A close shave with TrueCrypt

We have a number of consultants in my company that assist our customers with the implementation of our software products and as the job requires them to be out of the office and onsite with the customer a lot of the time the consultants have all been issued laptops.

Of course for security of data and because of the UK’s data protection legislation all the laptops have full-disk encryption. The solution chosen by one of my predecessors was the open source encryption software TrueCrypt.

I love TrueCrypt and use it at home but have never used it in an enterprise environment, I had used Symantec PGP Whole Disk Encryption in my previous job and found that worked very well. There is a major downside to usinf TrueCrypt and that is that there is no key mangement facility which means that there is a major problem should a user forget their passphrase.

Ordinarily this wouldn’t be an issue as I have found my colleagues to be intelligent and not at all prone to forgetting passwords. I honestly have only needed to reset a domain password in Active Directory twice since I started with the company in January and I’m pretty sure that one of those times was down to a replication issue between domain controllers.

However in this case it was not a failure of memory but a lost Yubikey that prevented my colleague from being able to access his laptop. Not only that but unfortunately he had lost his car and house keys along with it, but only the Yubikey was my problem, though I did sympathize with his plight.

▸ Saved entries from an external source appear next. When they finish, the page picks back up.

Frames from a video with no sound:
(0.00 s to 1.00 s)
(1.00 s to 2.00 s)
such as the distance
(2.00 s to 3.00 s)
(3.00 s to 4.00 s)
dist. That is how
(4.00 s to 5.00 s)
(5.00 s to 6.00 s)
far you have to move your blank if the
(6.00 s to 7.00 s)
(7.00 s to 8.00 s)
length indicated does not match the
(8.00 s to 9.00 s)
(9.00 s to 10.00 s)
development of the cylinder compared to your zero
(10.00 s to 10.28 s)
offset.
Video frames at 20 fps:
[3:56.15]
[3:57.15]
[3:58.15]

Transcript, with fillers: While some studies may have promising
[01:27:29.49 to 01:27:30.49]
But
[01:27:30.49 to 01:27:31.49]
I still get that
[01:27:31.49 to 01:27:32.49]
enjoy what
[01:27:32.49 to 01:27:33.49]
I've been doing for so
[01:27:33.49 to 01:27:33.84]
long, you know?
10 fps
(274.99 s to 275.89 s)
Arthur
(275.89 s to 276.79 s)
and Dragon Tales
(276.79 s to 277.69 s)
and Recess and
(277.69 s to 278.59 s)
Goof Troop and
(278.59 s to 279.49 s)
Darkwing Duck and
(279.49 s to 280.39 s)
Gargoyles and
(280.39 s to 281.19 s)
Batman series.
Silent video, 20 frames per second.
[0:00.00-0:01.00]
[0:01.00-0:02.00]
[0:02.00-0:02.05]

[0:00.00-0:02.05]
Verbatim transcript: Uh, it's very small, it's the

The Yubikey is a great little device that slots into a USB socket and at a touch of a button sends a stream of random characters to the computer and when programmed with a static password it can create a very secure way of logging into a laptop secured by TrueCrypt. So secure in fact that there was literally nothing I could do to assist with gaining access to the laptop. I even emailed my predecessor as a long shot to see if he had by chance copied the static password to a text file that was hidden away on the network somewhere. To no avail.

Then luckily the keys just turned up! They had through a bizarre mix up of bags that I thought only ever happened in comedy movies ended up in someone else’s bag.

A close shave, but it has made me realize that in lieu of a true key management system we need some way of keeping track of staff members’ passwords for TrueCrypt. We do already use Password Safe to manage the myriad of passwords for out IT infrastructure so why not add these others also, probably a good opportunity for me to audit the complexity of people’s passwords too.